Le pagelle di Lazio Parma

STRAKOSHA 6.5 – Per 70 minuti è stato spettatore. Poi la fiammata dei ducali e la super parata sul colpo di testa ravvicinato di Brunetta. Sul gol di Mihaila di più non poteva fare.

PAROLO 7 – Il vintage va sempre di moda e così il veterano Marco fa la sua bella figura in Coppa Italia contro la sua ex squadra. Gol da ariete con un bel colpo di testa al 22esimo. Inizia difensore e termina centrocampista. Dove lo metti, sta. Dal 90′ VAVRO s.v.

HOEDT 6 – Qualche disimpegno sbagliato ad inizio partita, poi prende le misure tra alti e bassi.

ACERBI 6.5 – Gioca sempre senza mai fermarsi. Questa volta in posizione di braccetto sinistro della difesa a tre. Lui c’è sempre, forse colpevole in occasione del gol gialloblu non essendosi alzato in tempo per azionare il fuorigioco.

LAZZARI 6 – Dopo la super prestazione nel derby questa sera ha giustamente tirato i remi in barca. Quando ha potuto è sceso sulla fascia, ma il suo compito è stato prettamente quello di contenere gli avversari. Dal 70′ Marusic 6 – Torna nella sua fascia naturale, la destra, e lo fa bene.

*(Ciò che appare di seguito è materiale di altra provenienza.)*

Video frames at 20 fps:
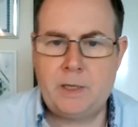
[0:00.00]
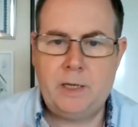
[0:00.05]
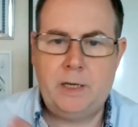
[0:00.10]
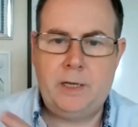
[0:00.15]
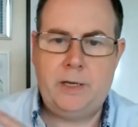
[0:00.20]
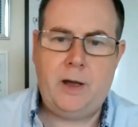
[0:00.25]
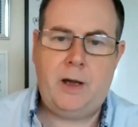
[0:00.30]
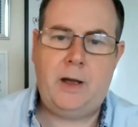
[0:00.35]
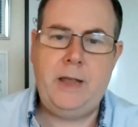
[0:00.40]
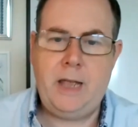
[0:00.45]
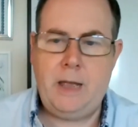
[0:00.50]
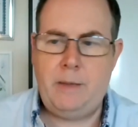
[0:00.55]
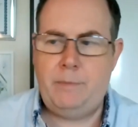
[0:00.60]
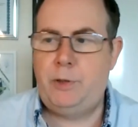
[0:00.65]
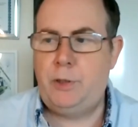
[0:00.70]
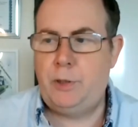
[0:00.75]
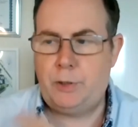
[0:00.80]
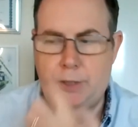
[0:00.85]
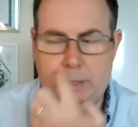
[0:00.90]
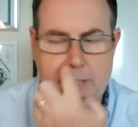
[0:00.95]
And IM
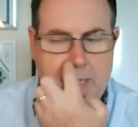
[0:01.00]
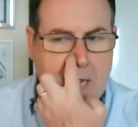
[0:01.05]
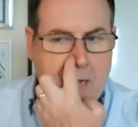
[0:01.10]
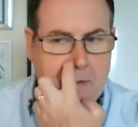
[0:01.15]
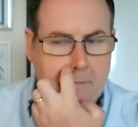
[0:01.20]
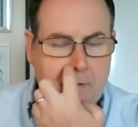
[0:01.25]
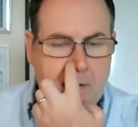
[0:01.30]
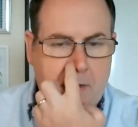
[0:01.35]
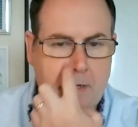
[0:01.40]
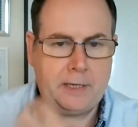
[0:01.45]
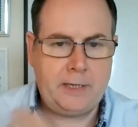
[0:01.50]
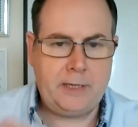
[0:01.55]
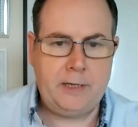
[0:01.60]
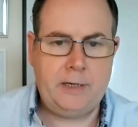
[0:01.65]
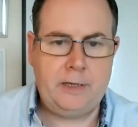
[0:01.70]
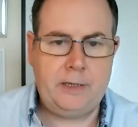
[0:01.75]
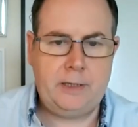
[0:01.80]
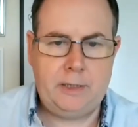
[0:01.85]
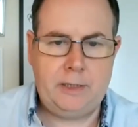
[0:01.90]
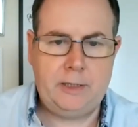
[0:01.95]
used to have like
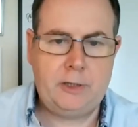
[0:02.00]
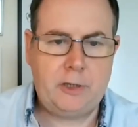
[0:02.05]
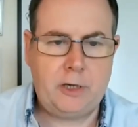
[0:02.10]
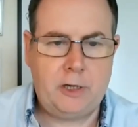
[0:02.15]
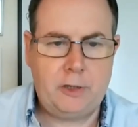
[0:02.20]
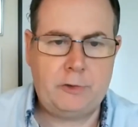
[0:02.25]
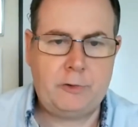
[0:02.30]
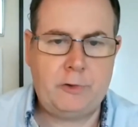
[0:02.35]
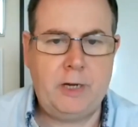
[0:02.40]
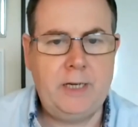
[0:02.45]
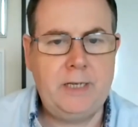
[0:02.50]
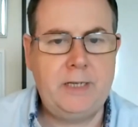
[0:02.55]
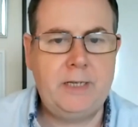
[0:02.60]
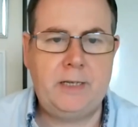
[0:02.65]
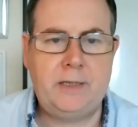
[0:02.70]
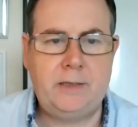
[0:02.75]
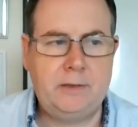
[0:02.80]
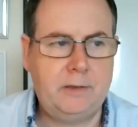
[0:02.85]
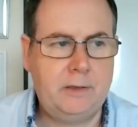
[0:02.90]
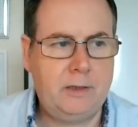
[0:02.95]
a
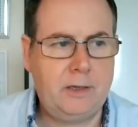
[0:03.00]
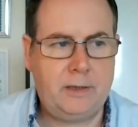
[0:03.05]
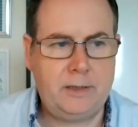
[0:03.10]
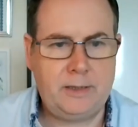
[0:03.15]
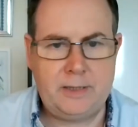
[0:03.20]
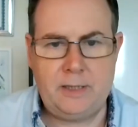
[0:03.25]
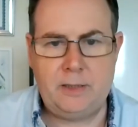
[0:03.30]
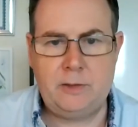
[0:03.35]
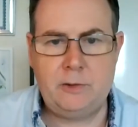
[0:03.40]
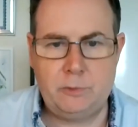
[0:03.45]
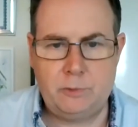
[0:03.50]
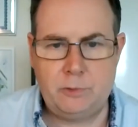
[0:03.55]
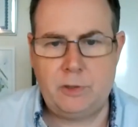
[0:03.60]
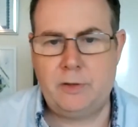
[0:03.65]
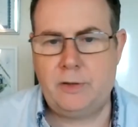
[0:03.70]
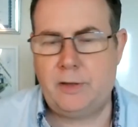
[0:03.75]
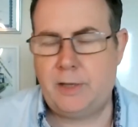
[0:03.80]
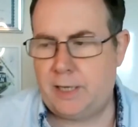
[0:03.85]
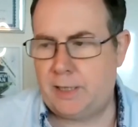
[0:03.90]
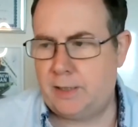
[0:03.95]
trading, like signals
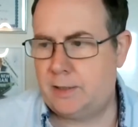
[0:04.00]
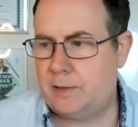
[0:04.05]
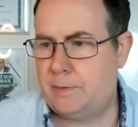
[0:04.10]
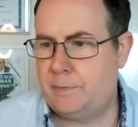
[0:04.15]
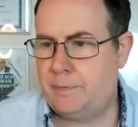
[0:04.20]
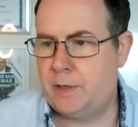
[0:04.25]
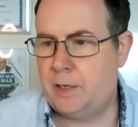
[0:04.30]
and things.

MILINKOVIC 6 – Ordinaria amministrazione per il serbo. Lascia le luci della ribalta ai suo compagni e gestisce al meglio le energie. Dal 57′ PATRIC 6 – Prestazione ordinata.

ESCALANTE 7 – Un autentico cagnaccio. Ti fissa, ti segue in ogni dove e non ti molla mai. Fa un pressing clamoroso a tutto campo. Polmoni d’acciaio e grinta da vendere.

AKPA AKPRO 6.5 – Ormai non è più una sorpresa, ma una conferma. Corsa e tecnica al servizio dei compagni. Non molla mai.

FARES 6 – Buona sgambata per il laterale tornato titolare dopo tempo immemore. Occasione per mettere benzina nelle gambe e diventare arma in più per la seconda parte di stagione. Dal 70′ LULIC 10 – Voto di stima e di augurio per il nostro Capitano. Ben tornato Senad.

PEREIRA 6.5 – Buon primo tempo per il brasiliano che è molto mobile sulla trequarti, spaziando su tutto il versante d’attacco. E’ suo l’assist al bacio per Parolo che gonfia la rete. Sfortunato quando il suo diagonale rasoterra colpissce il palo. Esce ad inizio ripresa e forse non se lo aspettava. Dal 57′ CORREA 6 – La condizione non è ottimale e si vede, ancora troppo lento e spaesato.

MURIQI 6.5 – Aveva iniziato bene la partita proponendosi in due occasioni. Prima è il palo a dirgli di no, poi Colombi anche se poteva fare di più. Nella ripresa sparisce completamente ma ha il pregio di insaccare il gol del 2-1 al 90esimo e il suo voto finale si alza. Ma per 18 milioni ci si aspetta qualcosa di più.

ALL. INZAGHI 6.5 – Opta per un turnover in tutti i ruoli. Ma non si capisce perchè non venga data una possibilità ad Armini. Raggiunge i quarti con il minimo sforzo e un po’ di fortuna.